About Hardware Memory Compression

Hello,

I have a question on the Hardware Memory Compression feature of the cuSPARSE library.

I have a sparse linear system such as Ax=b and I’m solving it using iterative methods. I was prototyping the optimization features of cuSPARSE and I was able to get significant speed-up using the “graph capture” feature. I also noticed functions such as cusparseSpMV and cusparseSpSV can benefit from “hardware memory compression”.

I successfully implemented that feature too however I didn’t notice any gains from it. As I understand correctly, the vectors I send into these functions should have repeating values so that the algorithm can compress those repeating values and send them from the GPU’s global RAM to the GPU’s caches. Since a sparse matrix in CSR format has three dense vectors, one holds the ROW index value which has all unique numbers, one VALUE index which most probably has all unique values, and finally a COLUMN index which holds the column numbers which can have repeating values. Furthermore, the dense vector that the sparse matrix interacted with has no repeating values either (in my case).

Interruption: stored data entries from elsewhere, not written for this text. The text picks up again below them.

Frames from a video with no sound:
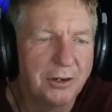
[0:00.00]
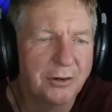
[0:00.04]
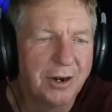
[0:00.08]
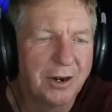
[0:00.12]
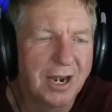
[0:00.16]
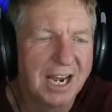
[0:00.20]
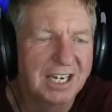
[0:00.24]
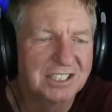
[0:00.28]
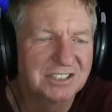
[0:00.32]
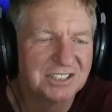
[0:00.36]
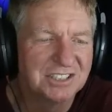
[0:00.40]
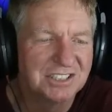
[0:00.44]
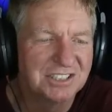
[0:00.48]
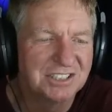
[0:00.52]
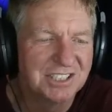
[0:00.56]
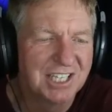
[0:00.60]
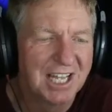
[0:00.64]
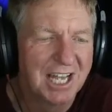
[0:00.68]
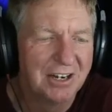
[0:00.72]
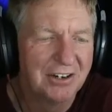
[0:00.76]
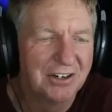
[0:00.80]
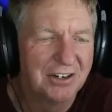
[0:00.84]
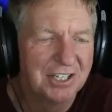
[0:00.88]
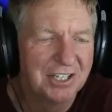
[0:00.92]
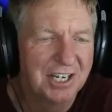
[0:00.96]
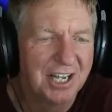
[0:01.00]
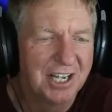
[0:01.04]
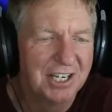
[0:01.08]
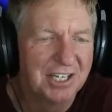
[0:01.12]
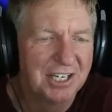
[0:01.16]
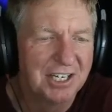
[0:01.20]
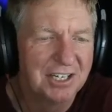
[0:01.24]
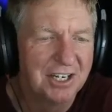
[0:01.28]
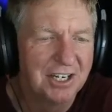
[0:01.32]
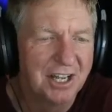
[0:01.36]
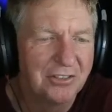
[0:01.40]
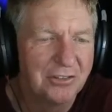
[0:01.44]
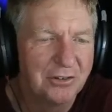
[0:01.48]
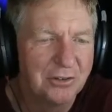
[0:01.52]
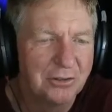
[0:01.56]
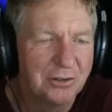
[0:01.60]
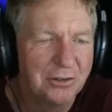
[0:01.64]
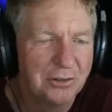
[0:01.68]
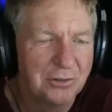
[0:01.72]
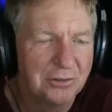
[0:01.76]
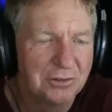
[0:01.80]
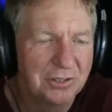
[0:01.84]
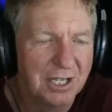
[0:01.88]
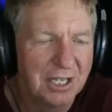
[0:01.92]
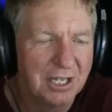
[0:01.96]
or actually Saturday night, another
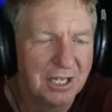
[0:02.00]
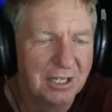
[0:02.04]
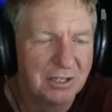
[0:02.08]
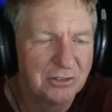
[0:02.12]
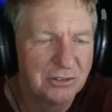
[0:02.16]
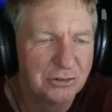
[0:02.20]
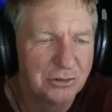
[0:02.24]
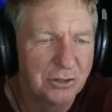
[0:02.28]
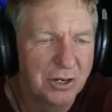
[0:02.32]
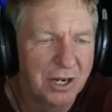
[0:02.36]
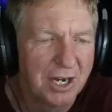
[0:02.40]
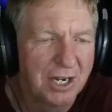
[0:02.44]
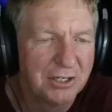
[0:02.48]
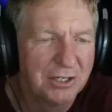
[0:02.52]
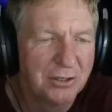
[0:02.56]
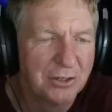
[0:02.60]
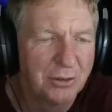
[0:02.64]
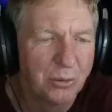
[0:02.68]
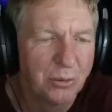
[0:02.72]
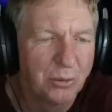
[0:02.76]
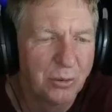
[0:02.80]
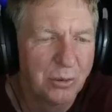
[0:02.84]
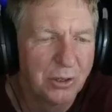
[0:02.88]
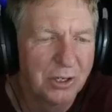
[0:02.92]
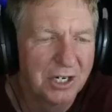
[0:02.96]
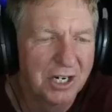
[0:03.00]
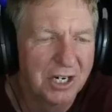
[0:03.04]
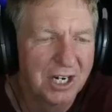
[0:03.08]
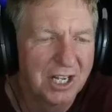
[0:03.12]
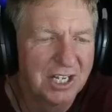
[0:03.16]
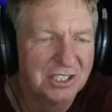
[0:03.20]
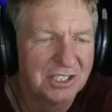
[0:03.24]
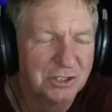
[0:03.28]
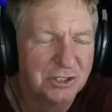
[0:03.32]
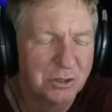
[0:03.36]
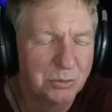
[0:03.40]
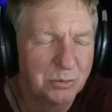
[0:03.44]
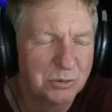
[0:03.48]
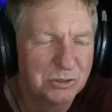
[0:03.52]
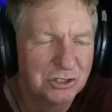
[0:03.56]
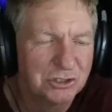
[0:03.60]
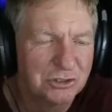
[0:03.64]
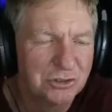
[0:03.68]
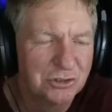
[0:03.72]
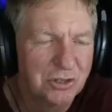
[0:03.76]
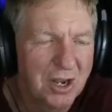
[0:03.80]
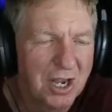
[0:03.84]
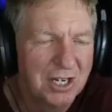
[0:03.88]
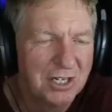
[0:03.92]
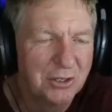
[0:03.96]
little gale tried to organize or was
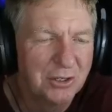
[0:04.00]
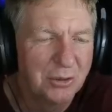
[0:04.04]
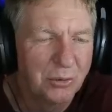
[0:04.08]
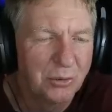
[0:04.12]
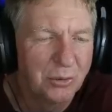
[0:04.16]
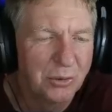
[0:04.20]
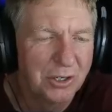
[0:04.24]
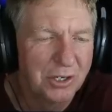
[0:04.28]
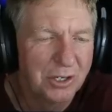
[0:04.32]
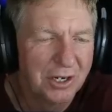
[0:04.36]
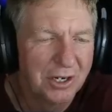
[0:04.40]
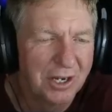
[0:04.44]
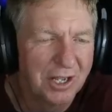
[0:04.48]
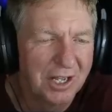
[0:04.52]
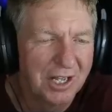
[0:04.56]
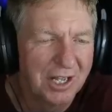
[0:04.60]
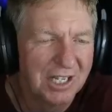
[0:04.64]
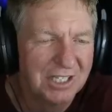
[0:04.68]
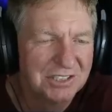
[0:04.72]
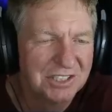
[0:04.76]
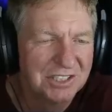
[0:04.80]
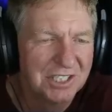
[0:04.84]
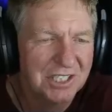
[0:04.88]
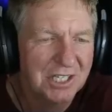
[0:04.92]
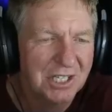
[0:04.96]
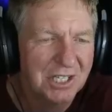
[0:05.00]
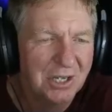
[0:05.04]
trying to organize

My question would be: if I don’t have many repeating values in those dense vectors I cannot benefit from the hardware memory compression in terms of reduced timings. Am I right? Or what would be the use case of this feature?

Regards
Deniz

Ps. I have rtx4090 and 3090 for prototyping.

Hi Deniz,
As mentioned in CUDA Hopper Tuning Guide [link], the compressor automatically chooses between several possible compression algorithms, or none if there is no suitable pattern. So I suspect that your data does not benefit from compression.

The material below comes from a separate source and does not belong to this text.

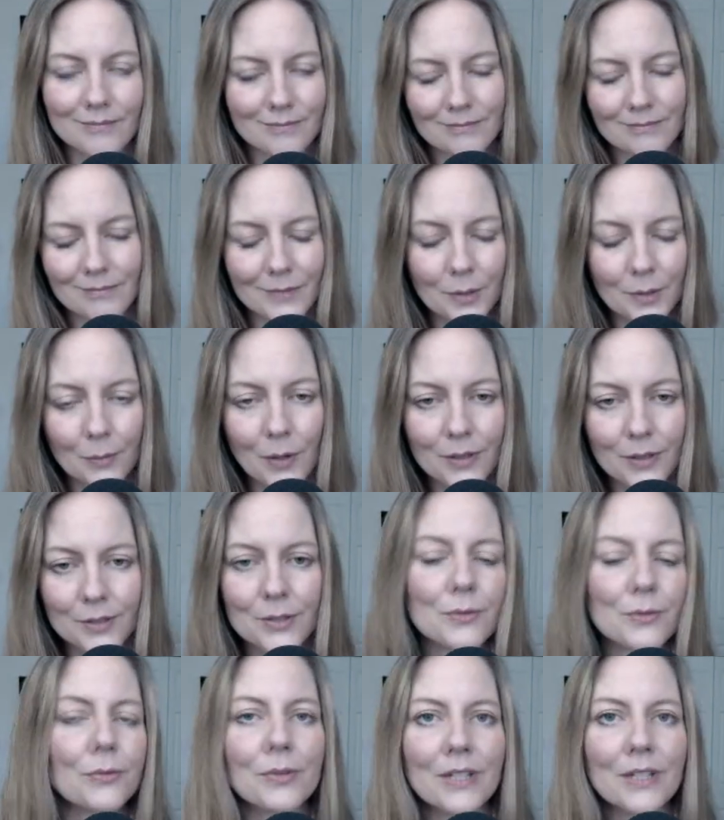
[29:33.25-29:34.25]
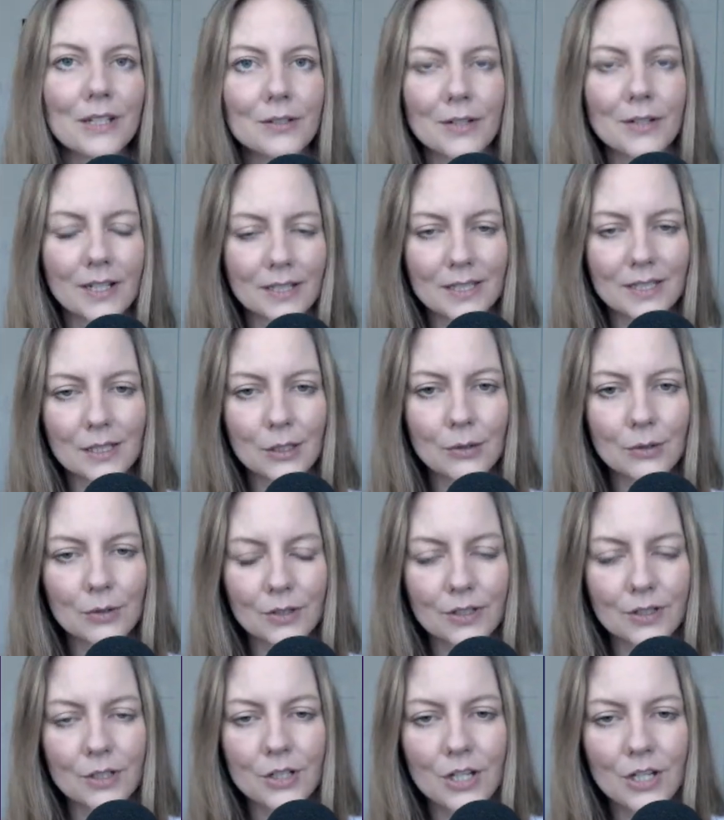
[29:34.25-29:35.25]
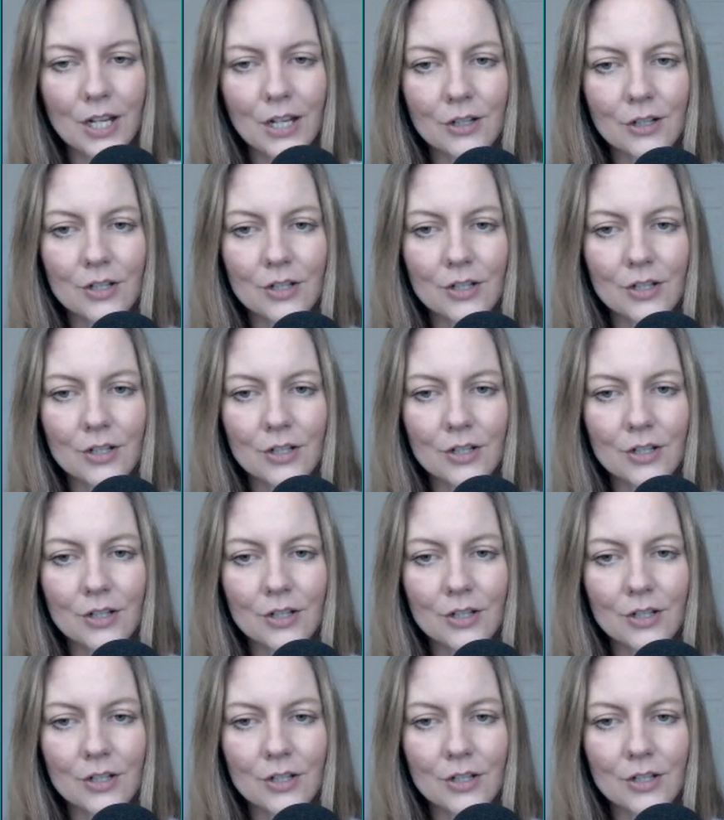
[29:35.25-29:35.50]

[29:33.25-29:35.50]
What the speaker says: the ones who need to execute on the change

Can you please explain your use case and application? Also, can you share your code and the input matrix?

Thanks

Sure,

I’m solving a sparse linear system (Ax=b) arising from geophysical problems. A is a sparse complex symmetric non-Hermitian matrix usually obtained by finite difference or finite elements discretization of a mesh. b is a dense matrix that is also complex-valued. I’ve written down a conjugate gradient solver myself which is based on the GPBiCG algorithm.

The most time-consuming parts of an iterative solver are the sparse matrix dense vector multiplication and the sparse triangular matrix solutions for the preconditioning part. The preconditioner matrix is also factorized by CUDA’s ILU(0). The iterative solver usually needs 100 or 200 steps to converge to my desired level of accuracy. Since those steps require the same cusparse and cublas functions, I use the graph capturing feature and I implemented that successfully (and I’m happy with its performance).

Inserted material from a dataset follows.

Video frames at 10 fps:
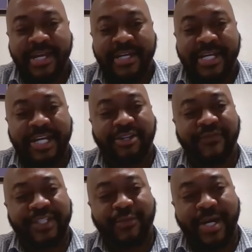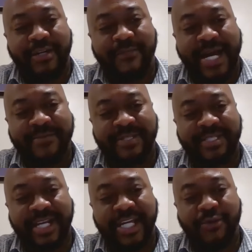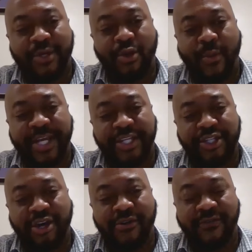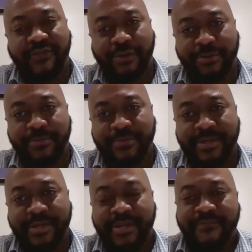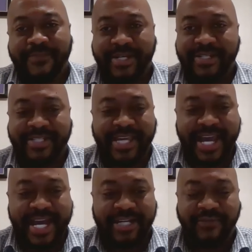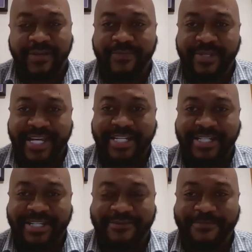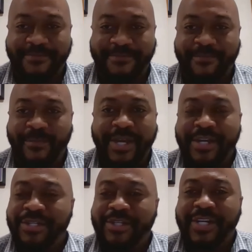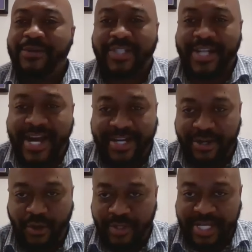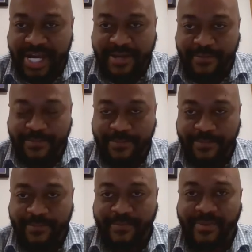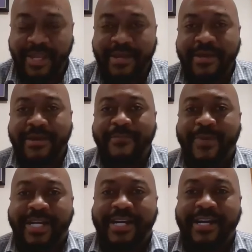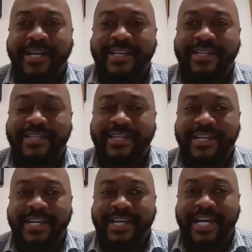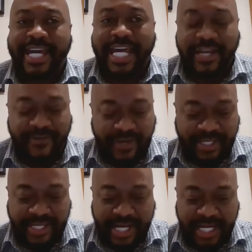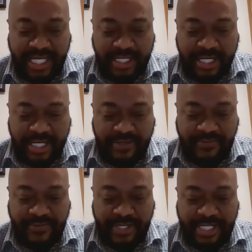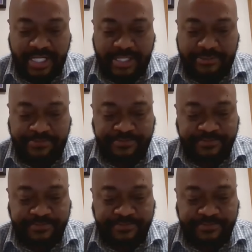that's the reason why the bible said he went away sorrowful because he had great possession so he was lying the whole time because if he said he loved um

The implementation details are in my case a little bit different. I use Matlab as the main language and I create mexfunctions to write my CUDA codes. Then I compile them so they can be called directly in Matlab later on. I pass my matrix A and the b vector, which are already in GPU memory space in Matlab, to the compiled CUDA code and it solves the equation for me. This strategy works perfectly fine for other codes I created using CUDA-C and mexfunctions for years now.

I can share the whole code or the matrix and vectors but I think I should show how I define the “CUdeviceptr” variables for the hardware memory compression. (I defined every vector in this way in my code/algorithm to see a speed-up.) I figured out how to do it using the examples online. Maybe it may reveal a mistake/missing element if there is one.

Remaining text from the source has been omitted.